The Minister said that efforts are being made to tighten the sector’s regulatory framework, and to restructure GGMC to focus more on geological and mining activities. A contract has already been signed for the project’s review and an inception report is expected, within a week, to detail the scope of the revision.
“The industry is changing, and we must change and adapt new and sustainable approaches as well.” Trotman said.
As the principal act regulating the mining sector, the Mining Act details how mining exploration, development and production are to be conducted, setting out rules for the granting of licenses.
The Green State Development Strategy: Vision 2040 has recommended that the mining laws be updated to improve capacity for enforcement and monitoring. In the act, the GGMC is the designated enforcer of the law and monitor of all the subsurface mineral rights owned by the state.
The Extractive Industries Transparency Initiative (EITI) report 2017 is another major document that has pointed out issues in the mining act, one of which causes the State to lose millions in rental fees.

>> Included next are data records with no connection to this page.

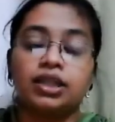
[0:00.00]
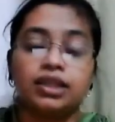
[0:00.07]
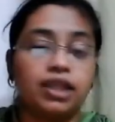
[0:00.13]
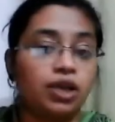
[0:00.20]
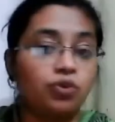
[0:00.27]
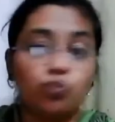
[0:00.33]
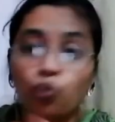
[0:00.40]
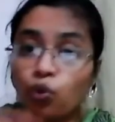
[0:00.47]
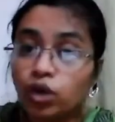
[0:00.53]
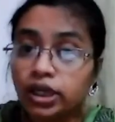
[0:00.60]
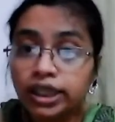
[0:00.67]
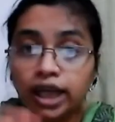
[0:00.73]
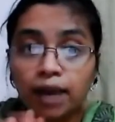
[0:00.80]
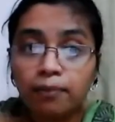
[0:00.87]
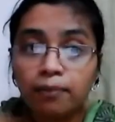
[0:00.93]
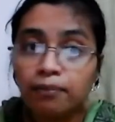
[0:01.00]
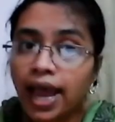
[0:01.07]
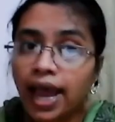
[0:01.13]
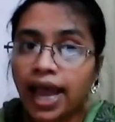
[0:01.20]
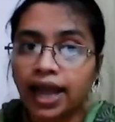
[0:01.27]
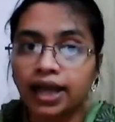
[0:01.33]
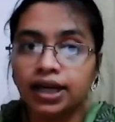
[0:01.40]
They won't come
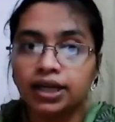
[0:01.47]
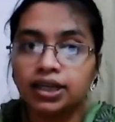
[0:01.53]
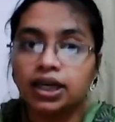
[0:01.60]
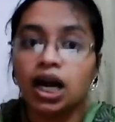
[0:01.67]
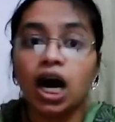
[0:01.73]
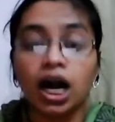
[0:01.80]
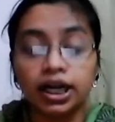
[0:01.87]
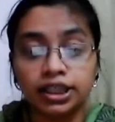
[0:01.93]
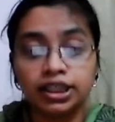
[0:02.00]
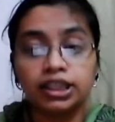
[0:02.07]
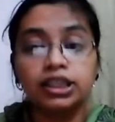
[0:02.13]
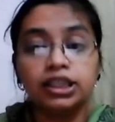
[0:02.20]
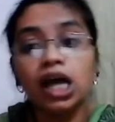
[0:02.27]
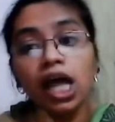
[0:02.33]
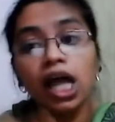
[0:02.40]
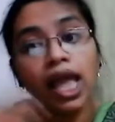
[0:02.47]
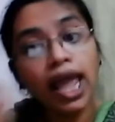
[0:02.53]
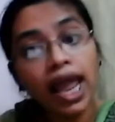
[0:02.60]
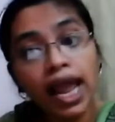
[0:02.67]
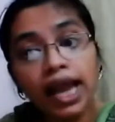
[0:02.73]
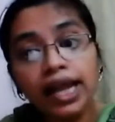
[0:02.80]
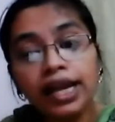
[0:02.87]
back until the
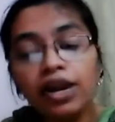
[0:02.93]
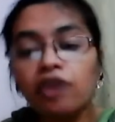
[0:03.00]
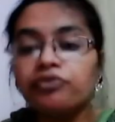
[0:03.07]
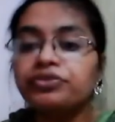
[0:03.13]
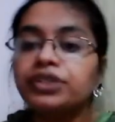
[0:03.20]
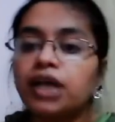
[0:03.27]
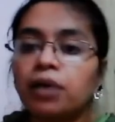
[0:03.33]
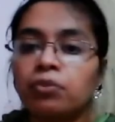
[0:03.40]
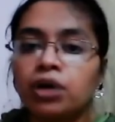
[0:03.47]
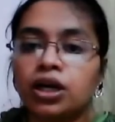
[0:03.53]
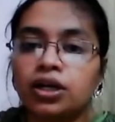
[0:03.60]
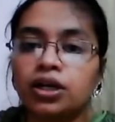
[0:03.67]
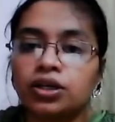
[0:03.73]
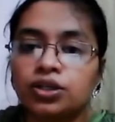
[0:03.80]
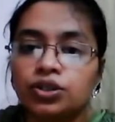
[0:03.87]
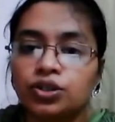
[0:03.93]
end of summer.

Medium scale operators are those considered as having between 150 and 1,200 acres of land on a single mining permit. Large operators exceed the 1,200-acre threshold.
However, the EITI highlighted a trend in operators having multiple medium scale permits with total acreage exceeding the medium scale threshold. The ‘watchdog body’ said that as a result, the medium scale operators should be paying the same fees as large operators. Yet, many of them don’t.
This issue, brought to the attention of GGMC Commissioner, Newell Dennison, was noted as one that has attracted the regulatory body’s attention for years. While a legislative change is a possible solution to the issue, Dennison had told Kaieteur News that it’s not the only solution, and that the decision would have to wait on consultations with stakeholders.